Schnellere Genexpression mit höherer Fehlerquote |
Laura Rudolph |
17.04.2023 09:00 Uhr |
Mit zunehmenden Alter nimmt die Geschwindigkeit der Genexpression und damit die Häufigkeit von Ablesefehlern zu. Das berichten nun Forschende aus Köln und Göttingen. / Foto: Adobe Stock/rost9
Der Begriff Genexpression beschreibt die Umsetzung eines Gens in das entsprechend codierte Protein. Einen Schlüsselrolle spielt dabei die Transkription, bei der die doppelsträngige DNA in einzelsträngige messenger-RNA (mRNA) übersetzt wird. Die Geschwindigkeit dieses Prozesses nimmt dabei mit zunehmendem Alter zu – zulasten der Proteinqualität. Das berichten Forschende des Alternsforschungs-Exzellenzclusters CECAD der Universität Köln, des Kölner Max-Planck-Instituts für Alternsforschung und der Universität Göttingen aktuell im Fachjournal »Nature«.
In einem mehrjährigen Gemeinschaftsprojekt haben 26 Wissenschaftlerinnen und Wissenschaftler den Transkriptionsprozess in Geweben von Fadenwürmern, Taufliegen, Mäusen, Ratten und Menschen mittels einer Hochdurchsatz-Transkriptom-Analyse untersucht. Sie stellten fest: Die durchschnittliche Geschwindigkeit, mit der die RNA-Polymerase-II einen RNA-Strang verlängert, nahm bei allen fünf Arten mit steigendem Alter zu.

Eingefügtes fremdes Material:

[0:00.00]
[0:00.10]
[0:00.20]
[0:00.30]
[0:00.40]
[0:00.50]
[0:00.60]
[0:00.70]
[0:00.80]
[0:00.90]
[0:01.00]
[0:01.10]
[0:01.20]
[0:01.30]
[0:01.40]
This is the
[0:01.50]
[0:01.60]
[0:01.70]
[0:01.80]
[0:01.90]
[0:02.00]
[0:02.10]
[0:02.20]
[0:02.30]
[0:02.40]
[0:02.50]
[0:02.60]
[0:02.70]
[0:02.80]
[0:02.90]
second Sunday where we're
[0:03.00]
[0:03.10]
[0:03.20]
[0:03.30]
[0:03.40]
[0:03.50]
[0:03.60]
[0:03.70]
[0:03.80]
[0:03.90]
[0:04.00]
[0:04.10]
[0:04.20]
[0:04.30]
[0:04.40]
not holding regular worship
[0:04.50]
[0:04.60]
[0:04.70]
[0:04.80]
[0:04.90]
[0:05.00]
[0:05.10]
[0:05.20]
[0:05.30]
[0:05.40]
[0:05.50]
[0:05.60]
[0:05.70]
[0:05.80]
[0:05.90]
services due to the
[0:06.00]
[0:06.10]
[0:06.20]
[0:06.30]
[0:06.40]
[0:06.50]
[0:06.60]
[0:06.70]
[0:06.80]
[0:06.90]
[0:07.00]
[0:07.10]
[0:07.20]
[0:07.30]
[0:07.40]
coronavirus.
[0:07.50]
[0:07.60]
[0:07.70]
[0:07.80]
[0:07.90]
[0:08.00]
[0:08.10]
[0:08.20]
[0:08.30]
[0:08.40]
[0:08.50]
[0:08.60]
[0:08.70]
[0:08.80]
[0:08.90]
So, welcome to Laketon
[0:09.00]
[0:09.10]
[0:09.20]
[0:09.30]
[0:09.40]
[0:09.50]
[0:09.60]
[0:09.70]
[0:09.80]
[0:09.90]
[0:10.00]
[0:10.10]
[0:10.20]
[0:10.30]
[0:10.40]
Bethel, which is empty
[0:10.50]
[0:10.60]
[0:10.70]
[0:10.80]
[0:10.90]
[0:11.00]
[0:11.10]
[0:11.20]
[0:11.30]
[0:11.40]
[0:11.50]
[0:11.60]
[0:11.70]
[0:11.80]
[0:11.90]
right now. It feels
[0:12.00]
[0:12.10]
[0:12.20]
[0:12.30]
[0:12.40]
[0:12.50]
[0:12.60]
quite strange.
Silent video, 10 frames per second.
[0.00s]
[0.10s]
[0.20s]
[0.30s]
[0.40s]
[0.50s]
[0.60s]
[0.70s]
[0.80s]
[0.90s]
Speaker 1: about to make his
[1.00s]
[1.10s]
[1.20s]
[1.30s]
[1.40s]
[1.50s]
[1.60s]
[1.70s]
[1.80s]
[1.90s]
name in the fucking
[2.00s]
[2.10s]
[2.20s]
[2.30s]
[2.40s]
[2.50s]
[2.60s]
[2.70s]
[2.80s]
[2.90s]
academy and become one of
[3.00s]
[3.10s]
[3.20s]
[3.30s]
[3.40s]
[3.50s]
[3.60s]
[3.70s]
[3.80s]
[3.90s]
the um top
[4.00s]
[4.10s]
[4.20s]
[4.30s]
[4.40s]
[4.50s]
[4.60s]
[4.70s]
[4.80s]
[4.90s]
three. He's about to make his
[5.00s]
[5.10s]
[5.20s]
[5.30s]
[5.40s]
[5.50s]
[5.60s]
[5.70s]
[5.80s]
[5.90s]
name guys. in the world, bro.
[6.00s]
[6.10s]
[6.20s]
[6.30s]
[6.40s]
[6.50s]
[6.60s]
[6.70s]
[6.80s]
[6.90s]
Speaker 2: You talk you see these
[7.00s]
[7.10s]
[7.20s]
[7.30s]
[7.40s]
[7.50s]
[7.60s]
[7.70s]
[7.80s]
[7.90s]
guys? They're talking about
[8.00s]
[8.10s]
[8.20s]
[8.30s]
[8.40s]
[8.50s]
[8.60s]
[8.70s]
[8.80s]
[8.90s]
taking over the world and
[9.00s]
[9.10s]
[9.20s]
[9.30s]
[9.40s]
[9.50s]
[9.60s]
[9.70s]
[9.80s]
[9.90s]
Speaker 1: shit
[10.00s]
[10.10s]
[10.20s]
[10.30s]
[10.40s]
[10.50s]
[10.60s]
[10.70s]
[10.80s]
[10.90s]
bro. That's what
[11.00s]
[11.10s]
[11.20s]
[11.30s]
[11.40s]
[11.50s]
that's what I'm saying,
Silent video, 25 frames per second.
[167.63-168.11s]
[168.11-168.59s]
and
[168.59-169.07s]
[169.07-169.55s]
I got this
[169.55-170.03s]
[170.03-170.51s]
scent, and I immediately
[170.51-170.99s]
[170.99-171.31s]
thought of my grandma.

Ebenfalls beobachteten sie Veränderungen beim sogenannten Spleißen, bei dem durch das Entfernen nicht codierender Abschnitte aus einer Vorläufer-mRNA die funktionsfähige mRNA entsteht. Im Alter kam es bei den untersuchten Arten zu einem veränderten Verhältnis zwischen gespleißten und ungespleißten Transkripten sowie zur vermehrten Bildung von zirkulärer RNA.
Würmer und Fliegen, die genetisch bedingt eine langsamere RNA-Polymerase-II-Aktivität aufwiesen, zeigten eine höhere Lebensspanne. Auch bei menschlichen Zellen führte eine Verlangsamung der Enzymaktivität zu einer verbesserten Zellteilung, wie die Forschenden weiter berichten. Erreicht werden könne dies durch Interventionen wie Kalorienrestriktion oder einen Eingriff in den Insulin-Stoffwechsel, schreiben die Forschenden. So zeigte sich etwa eine verringerte Ausschüttung des Insulin-ähnlichen Wachstumsfaktors IGF als vorteilhaft.
Dr. Andreas Beyer, CECAD-Arbeitsgruppenleiter und Professor am Institut für Genetik der Mathematisch Naturwissenschaftlichen Fakultät der Universität Köln, resümiert in einer Pressemitteilung: »Unsere Ergebnisse decken grundlegende molekulare Mechanismen auf, die der Alterung von Tieren und Eingriffen zur Verlängerung der Lebensdauer zugrunde liegen – und geben damit Hinweise auf mögliche Maßnahmen, mit denen wir in Zukunft zu einem gesunden Altern beitragen können.« Dass sich Interventionen wie eine verminderte Kalorienaufnahme positiv auf die Genexpression auswirken, habe man mit dieser Studie nun klar belegt, ergänzt der Experte.